The New Yorker has fired its Washington correspondent, Ryan Lizza, over what the magazine called “improper sexual conduct.”
New Yorker officials said in a statement that they recently learned of the “improper” conduct and made the decision to let Lizza go.
“We have reviewed the matter and, as a result, have severed ties with Lizza,” according to the magazine’s statement.
It’s unclear what the “improper sexual conduct” refers to, but Lizza issued a statement denying any improprieties.
“I am dismayed that The New Yorker has decided to characterize a respectful relationship with a woman I dated as somehow inappropriate. The New Yorker was unable to cite any company policy that was violated,” Lizza said.
Lizza, who has worked at the magazine for the past decade, apologized to his family and colleagues for any embarrassment, but said The New Yorker was wrong.

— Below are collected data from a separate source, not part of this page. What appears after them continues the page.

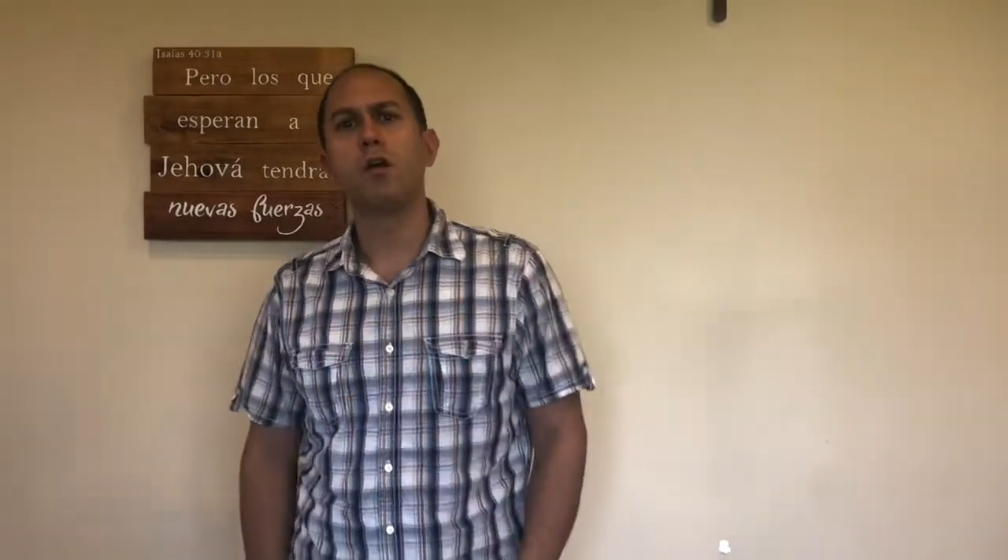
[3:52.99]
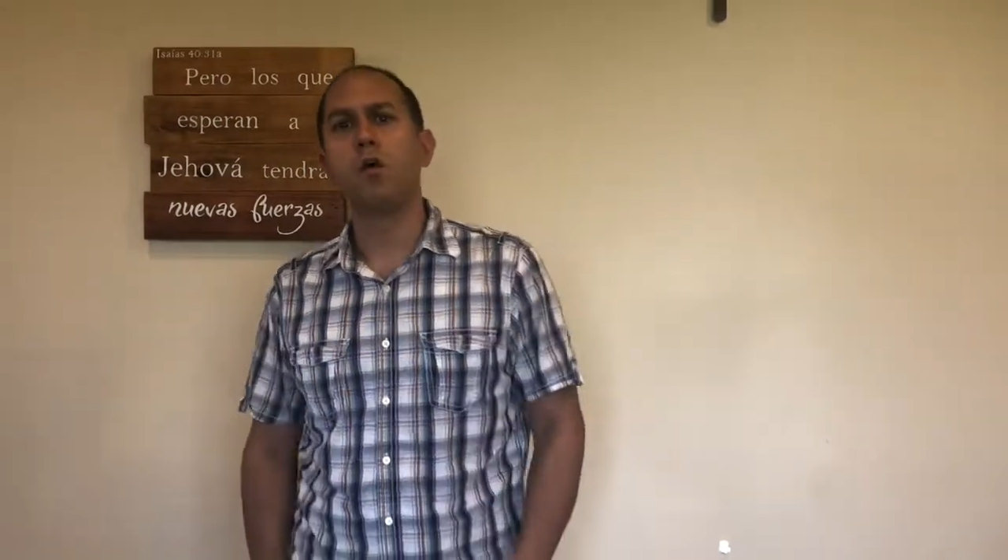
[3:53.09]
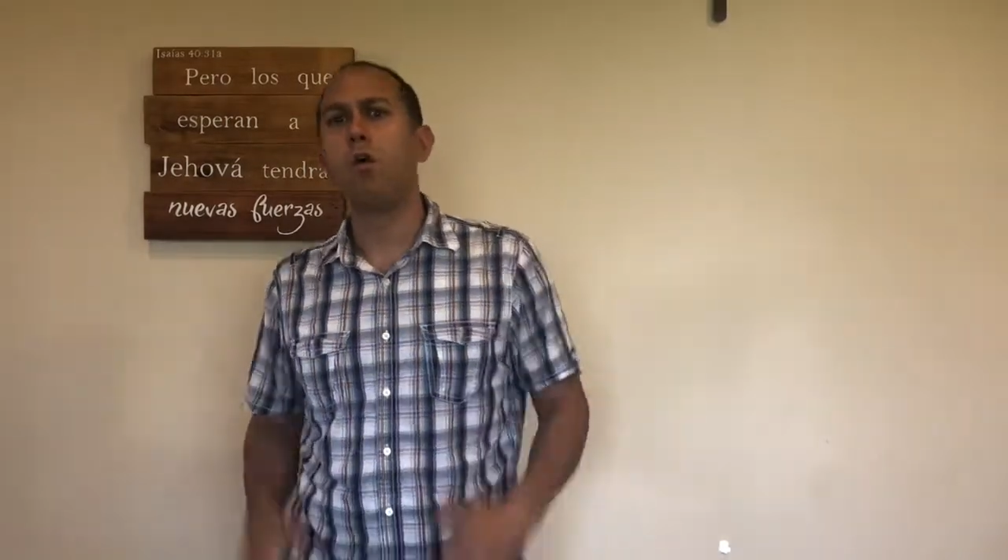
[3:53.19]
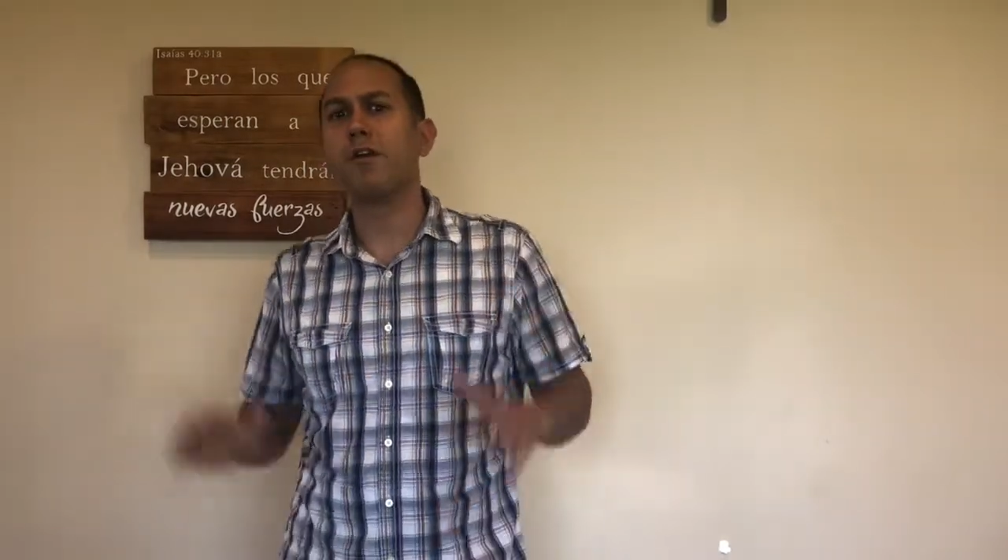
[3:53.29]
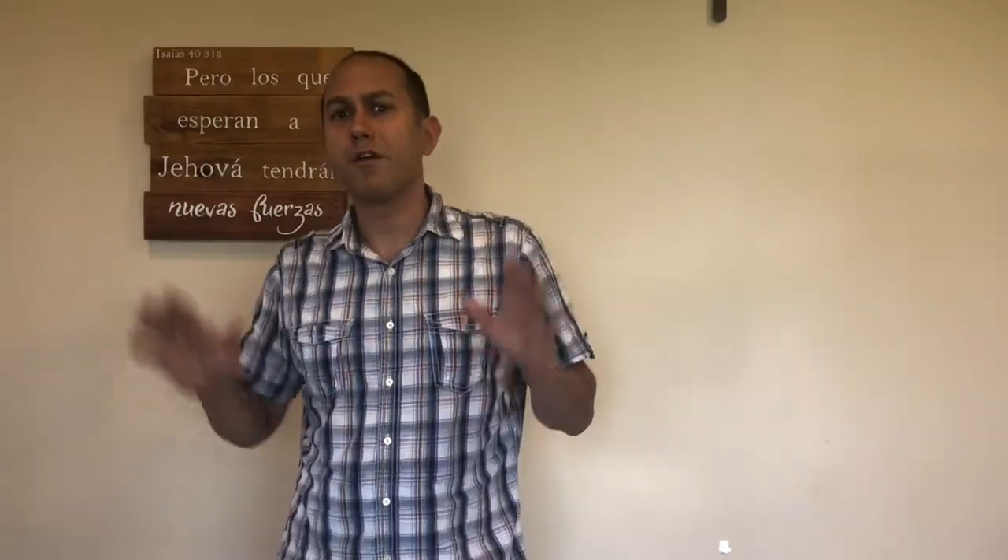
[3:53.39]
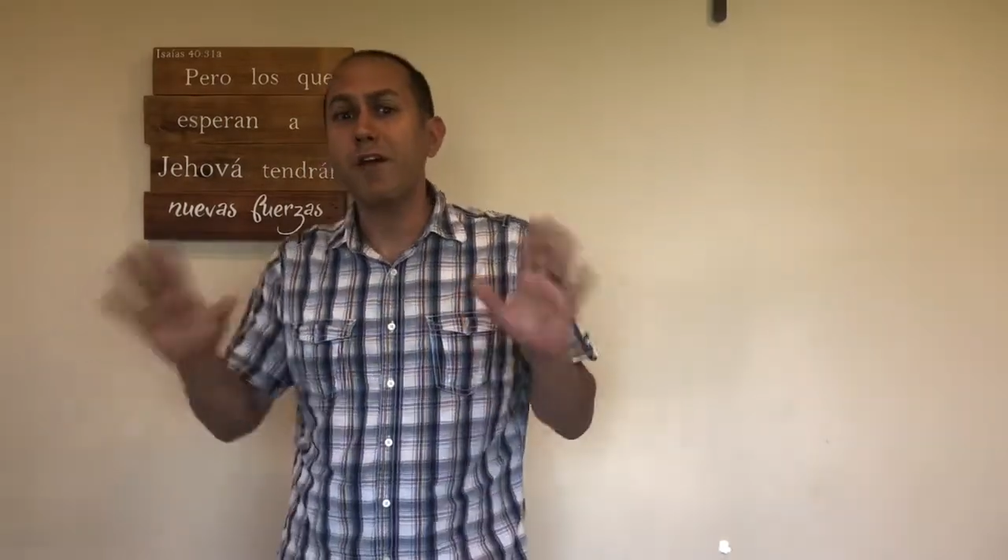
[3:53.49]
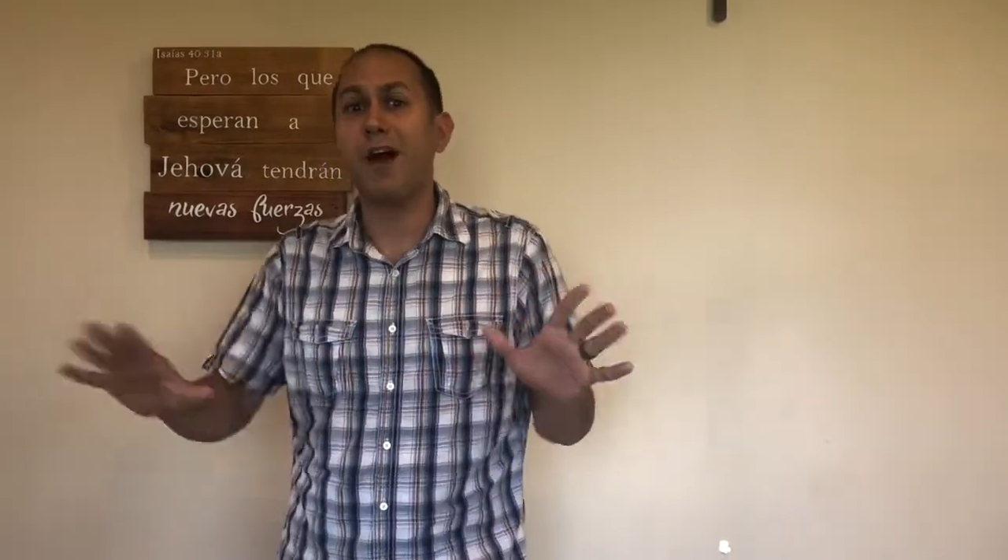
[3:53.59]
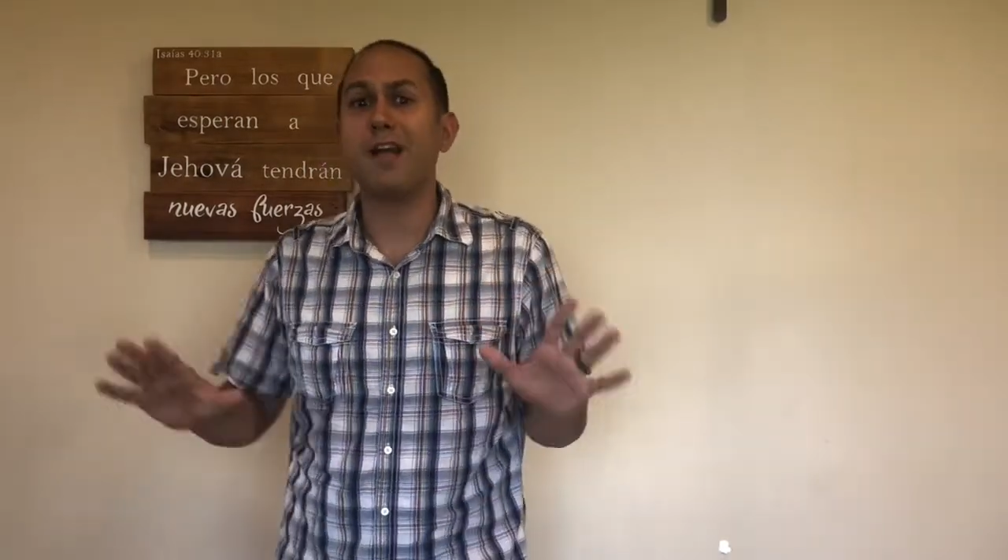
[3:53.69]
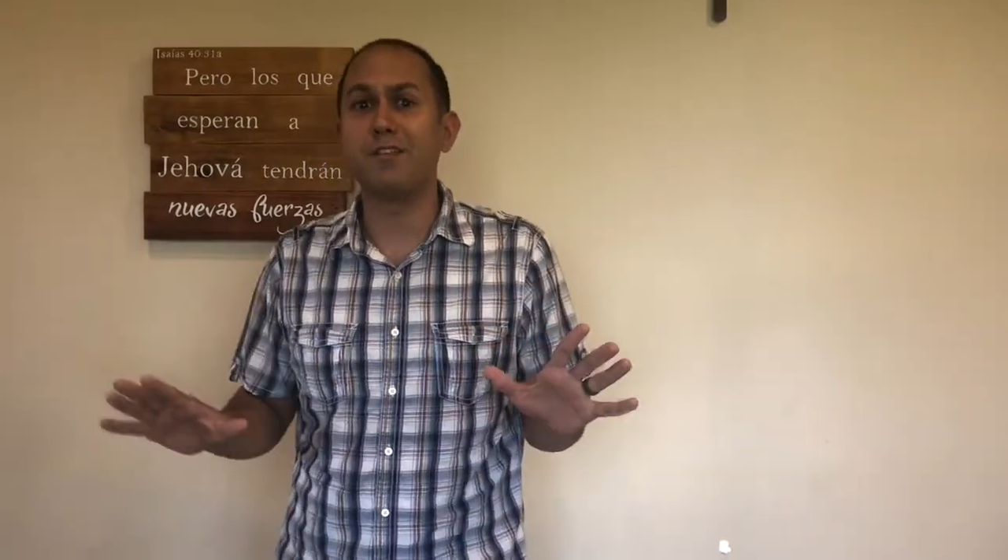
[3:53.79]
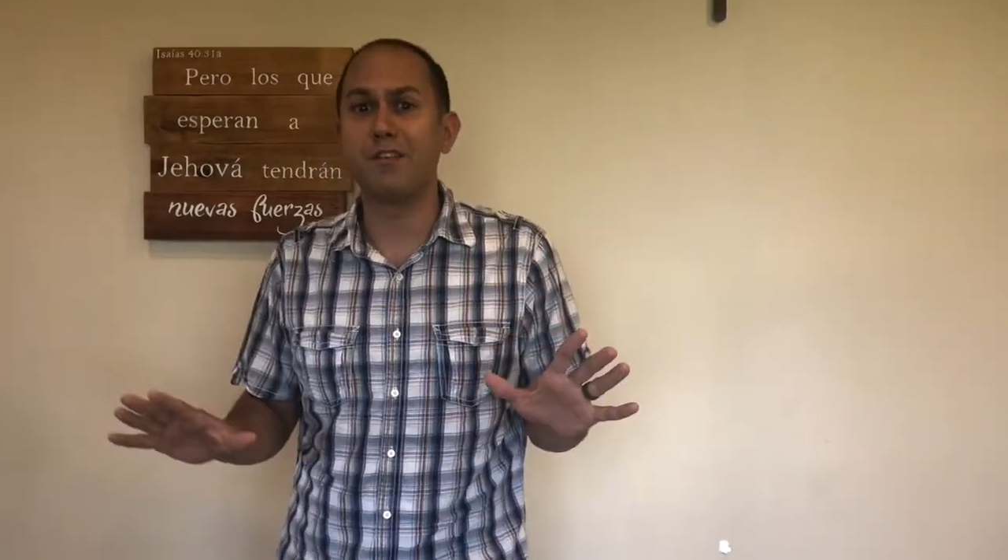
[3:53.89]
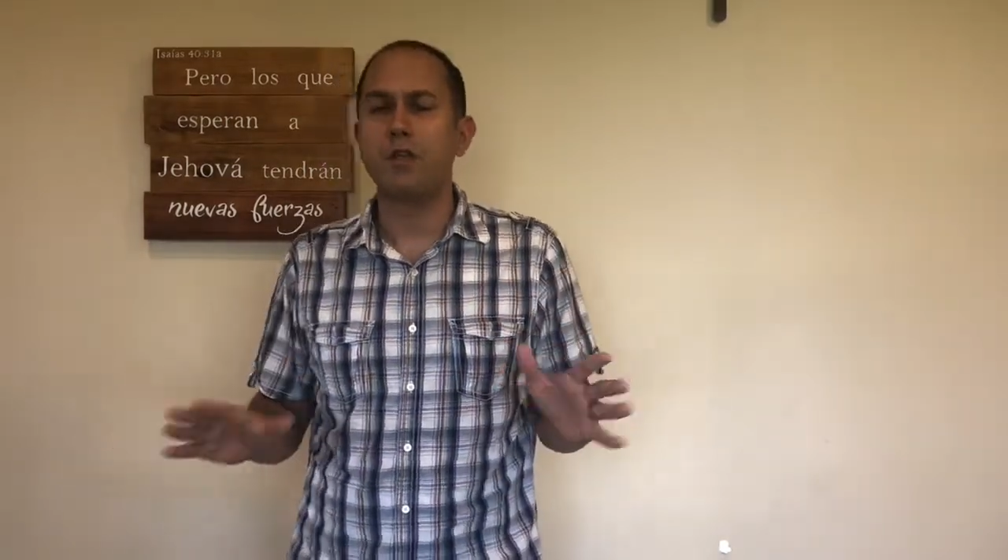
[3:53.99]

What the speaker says: or you're not.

“This decision, which was made hastily and without a full investigation of the relevant facts, was a terrible mistake,” Lizza said.
The New Yorker hasn’t revealed any details of the complaint against Lizza and apparently has no plans to do so.
“Due to a request for privacy, we are not commenting further,” according to the magazine’s statement.
Lizza’s termination follows other recent high-profile firings over allegations of sexual harassment and misconduct, including former “Today” show anchor Matt Lauer, former CBS “This Morning” anchor Charlie Rose and New York Times reporter Glenn Thrush.